While Card hasn’t abandoned the idea, he said they decided they needed to move forward now with the donation of the cemetery to the town.
“We just felt it belongs to them, has always belonged to them,” said Card. “I do not believe a cemetery should be in private hands.”
Wallkill Town Supervisor Dan Depew said all that remains to be done is completion of the title search. In the future, the town may use the cemetery for memorial services and the town’s historical association may use the section in front of it for book and antique sales.
At present, work is currently underway to repair damage done by recent hurricanes.
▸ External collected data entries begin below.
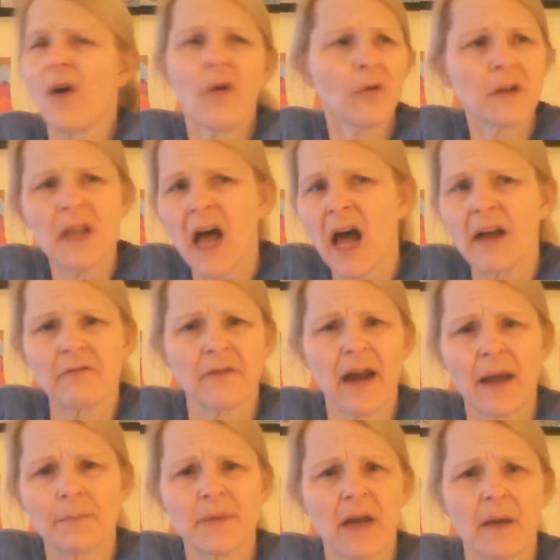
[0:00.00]
a whole lot
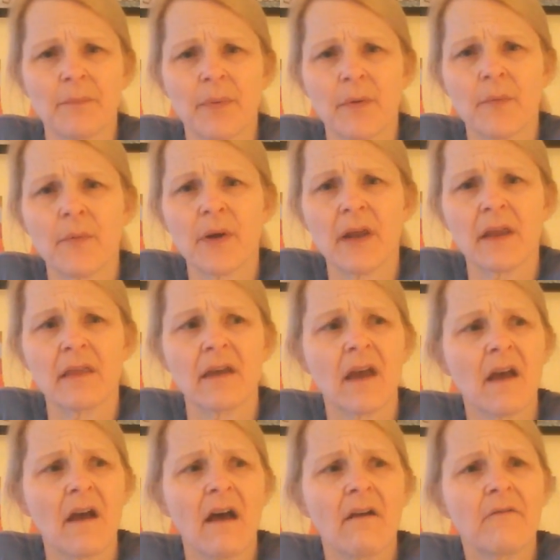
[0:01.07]
wrapped up with
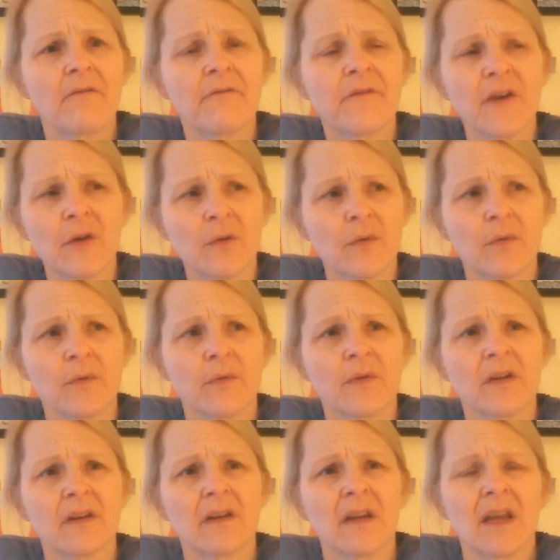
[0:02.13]
food,
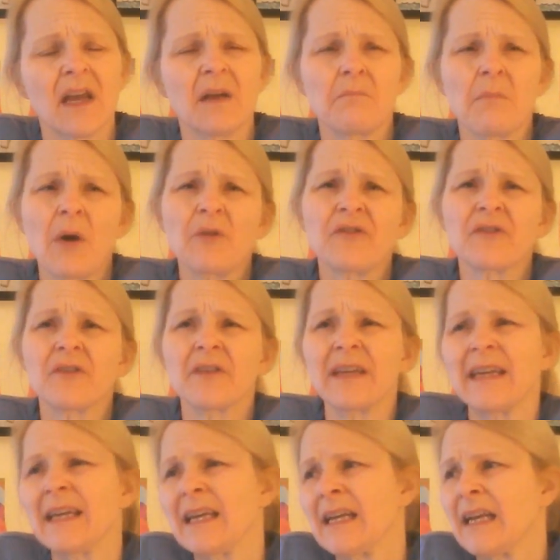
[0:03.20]
emotional
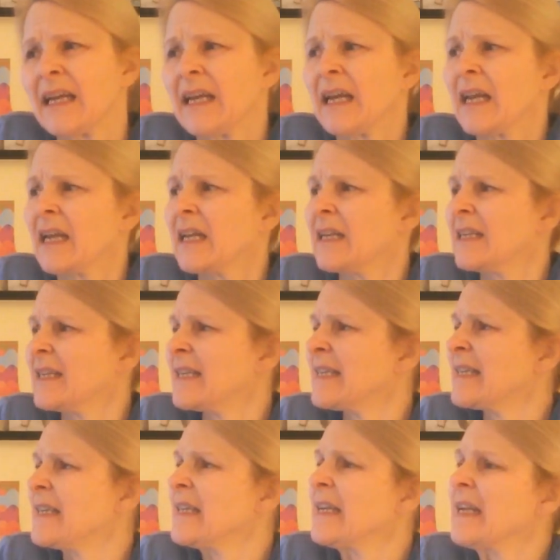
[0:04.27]
eating and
Card said an over 200-year-old tree came down in one storm and took out a few tombstones, two columns and smashed the metal sign proclaiming the name of the cemetery into pieces.
Joe and Nick Biasi of Middletown volunteered their services and have rebuilt both of the stone columns. Nearby Maples Farm donated shrubs and bushes and the Town of Wallkill Historical Association donated funds to cement the broken tombstones back together.
Depew said Marty Memmelaar & Sons Welding, located just down the street, is hard at work finishing repairs to the sign and the town may hold a dedication ceremony at a future date.